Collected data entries
★ ★ ★ ★

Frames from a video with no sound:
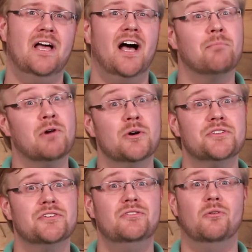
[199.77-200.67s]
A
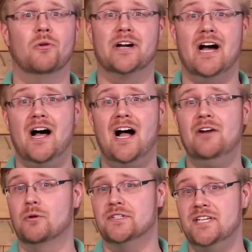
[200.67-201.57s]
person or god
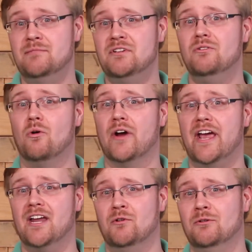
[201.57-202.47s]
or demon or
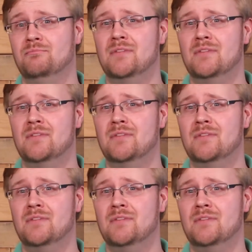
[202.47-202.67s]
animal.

★ ★ ★ ★

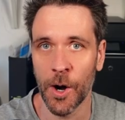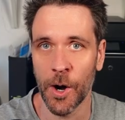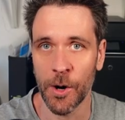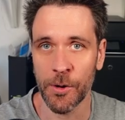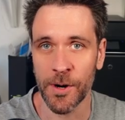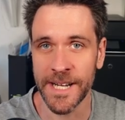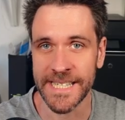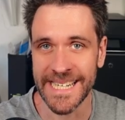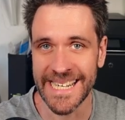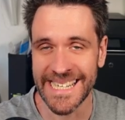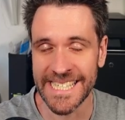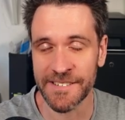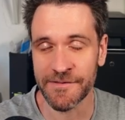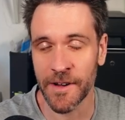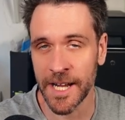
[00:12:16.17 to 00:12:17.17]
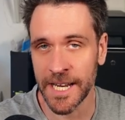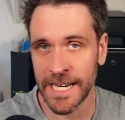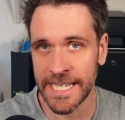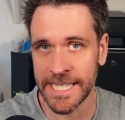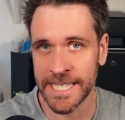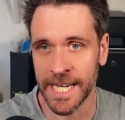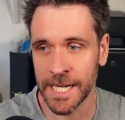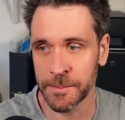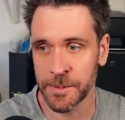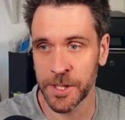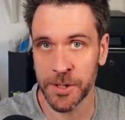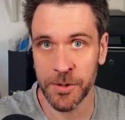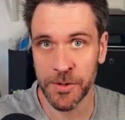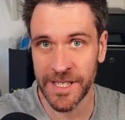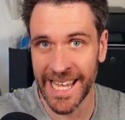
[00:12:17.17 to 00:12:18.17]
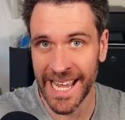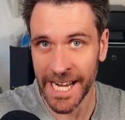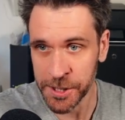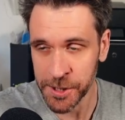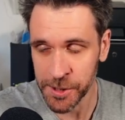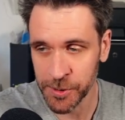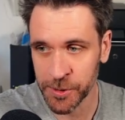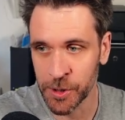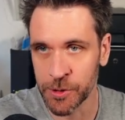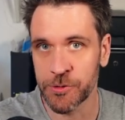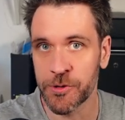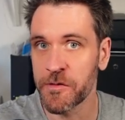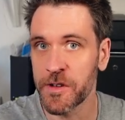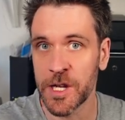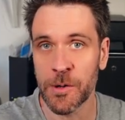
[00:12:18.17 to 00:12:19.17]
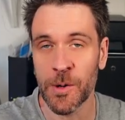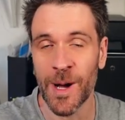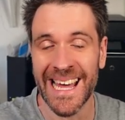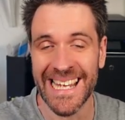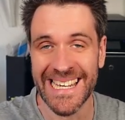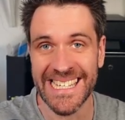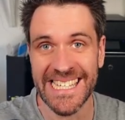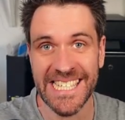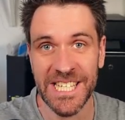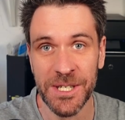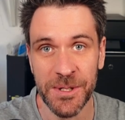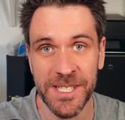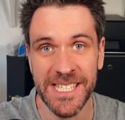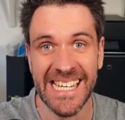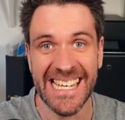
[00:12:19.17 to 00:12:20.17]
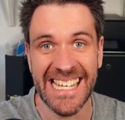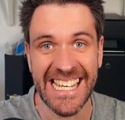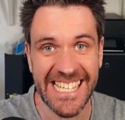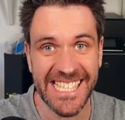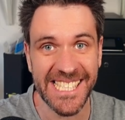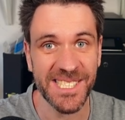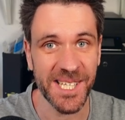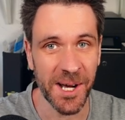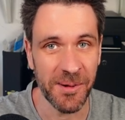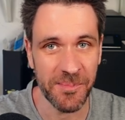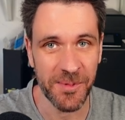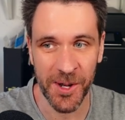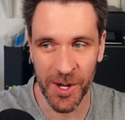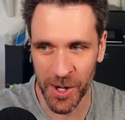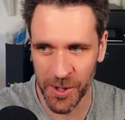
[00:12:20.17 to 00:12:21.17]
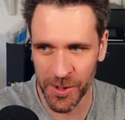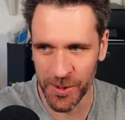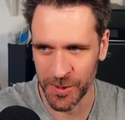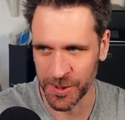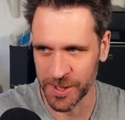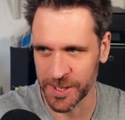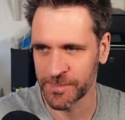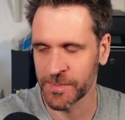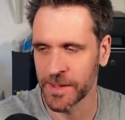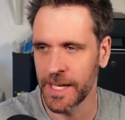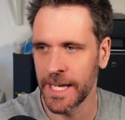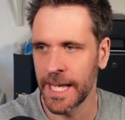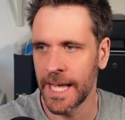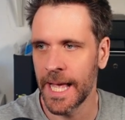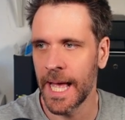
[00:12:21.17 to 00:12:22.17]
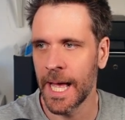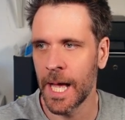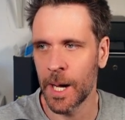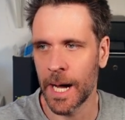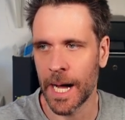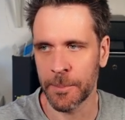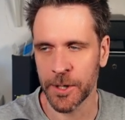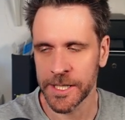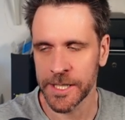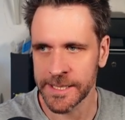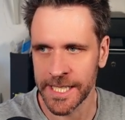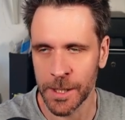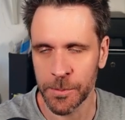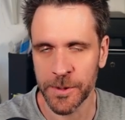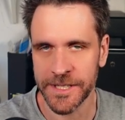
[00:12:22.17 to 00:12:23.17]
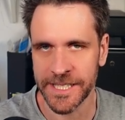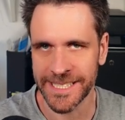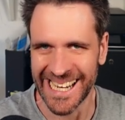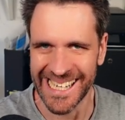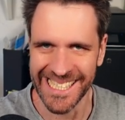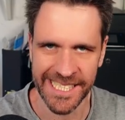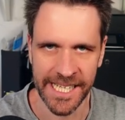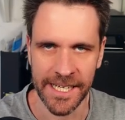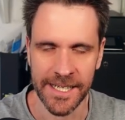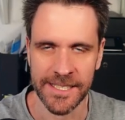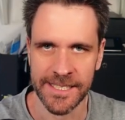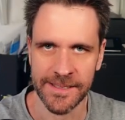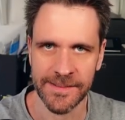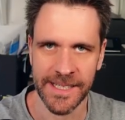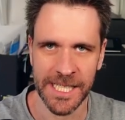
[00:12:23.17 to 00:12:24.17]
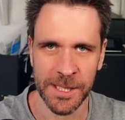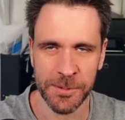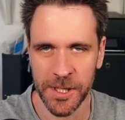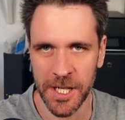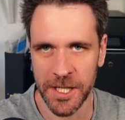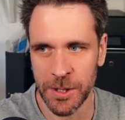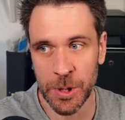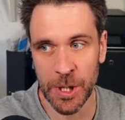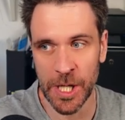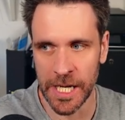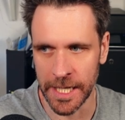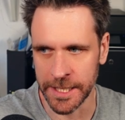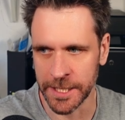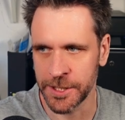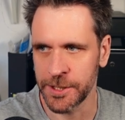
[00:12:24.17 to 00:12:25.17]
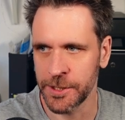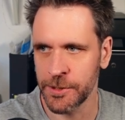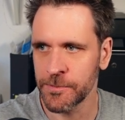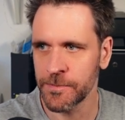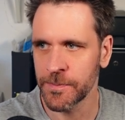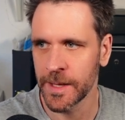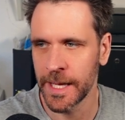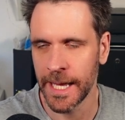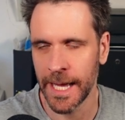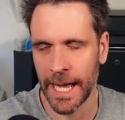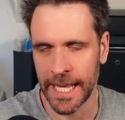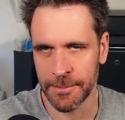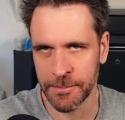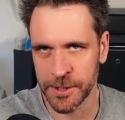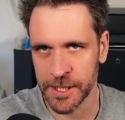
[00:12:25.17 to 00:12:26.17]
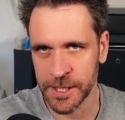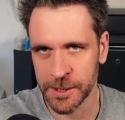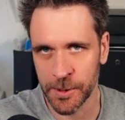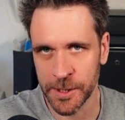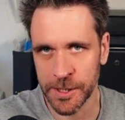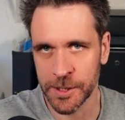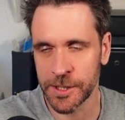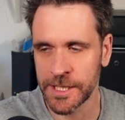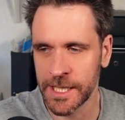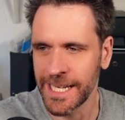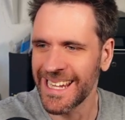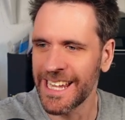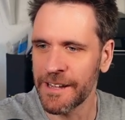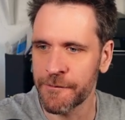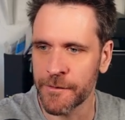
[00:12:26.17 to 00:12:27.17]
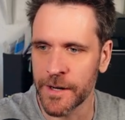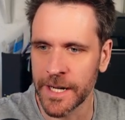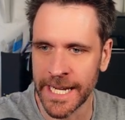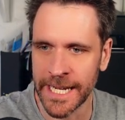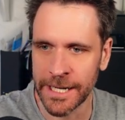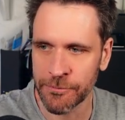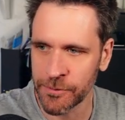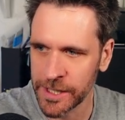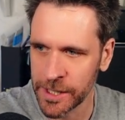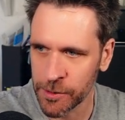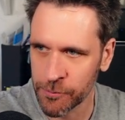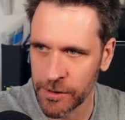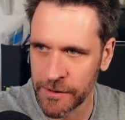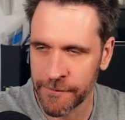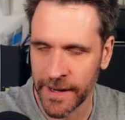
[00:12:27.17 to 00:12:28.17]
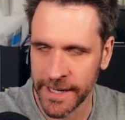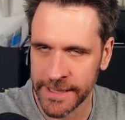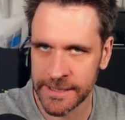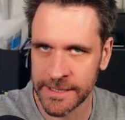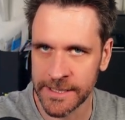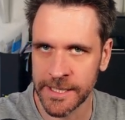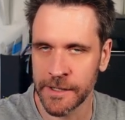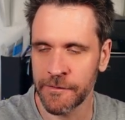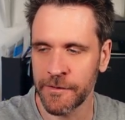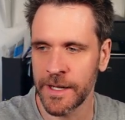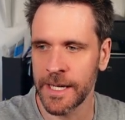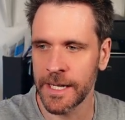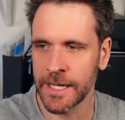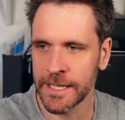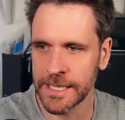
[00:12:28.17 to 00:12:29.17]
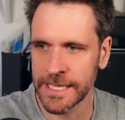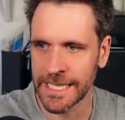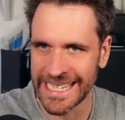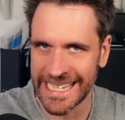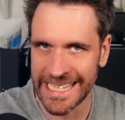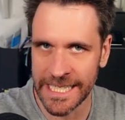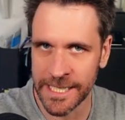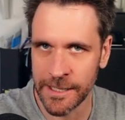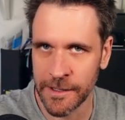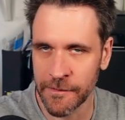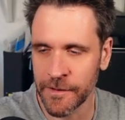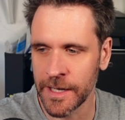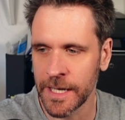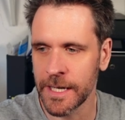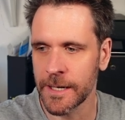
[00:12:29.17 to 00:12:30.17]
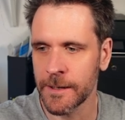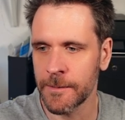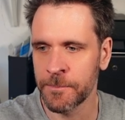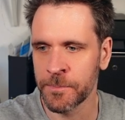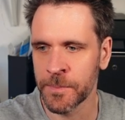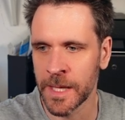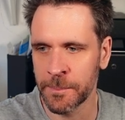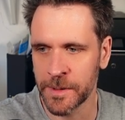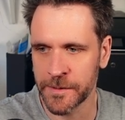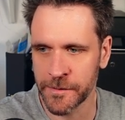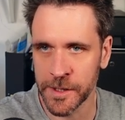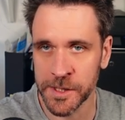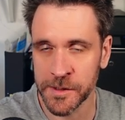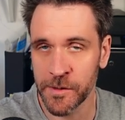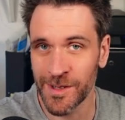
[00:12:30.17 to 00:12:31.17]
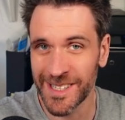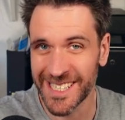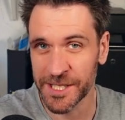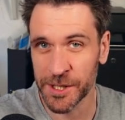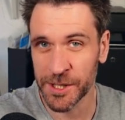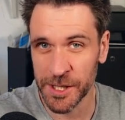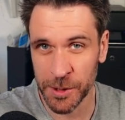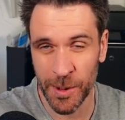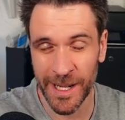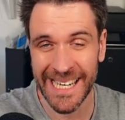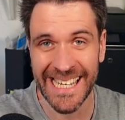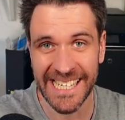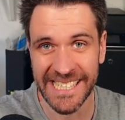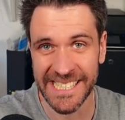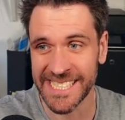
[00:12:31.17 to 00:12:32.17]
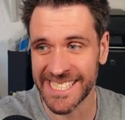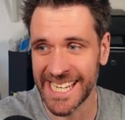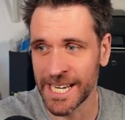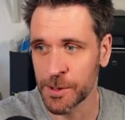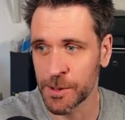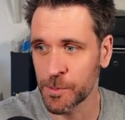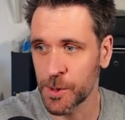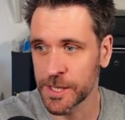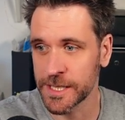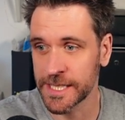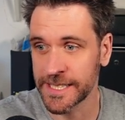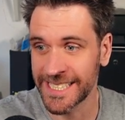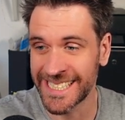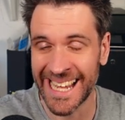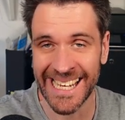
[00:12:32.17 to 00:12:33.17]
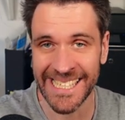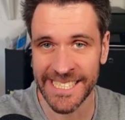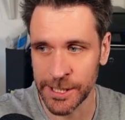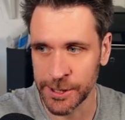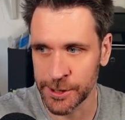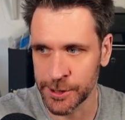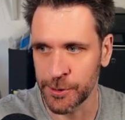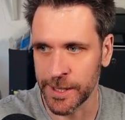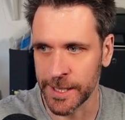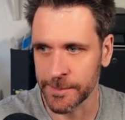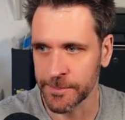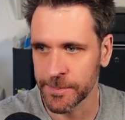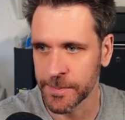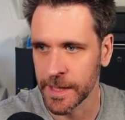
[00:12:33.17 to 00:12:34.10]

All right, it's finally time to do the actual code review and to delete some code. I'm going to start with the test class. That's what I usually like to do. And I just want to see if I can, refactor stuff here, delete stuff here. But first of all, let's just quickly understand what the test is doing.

★ ★ ★ ★

(AIM OF THE TASK): Would you give again, exactly, the lines in the data above that run from the line containing "[00:12:26.17 to 00:12:27.17]" to the line containing "[00:12:32.17 to 00:12:33.17]"? Include both ends and no pictures.

(ANSWER SECTION):
[00:12:26.17 to 00:12:27.17]
[00:12:27.17 to 00:12:28.17]
[00:12:28.17 to 00:12:29.17]
[00:12:29.17 to 00:12:30.17]
[00:12:30.17 to 00:12:31.17]
[00:12:31.17 to 00:12:32.17]
[00:12:32.17 to 00:12:33.17]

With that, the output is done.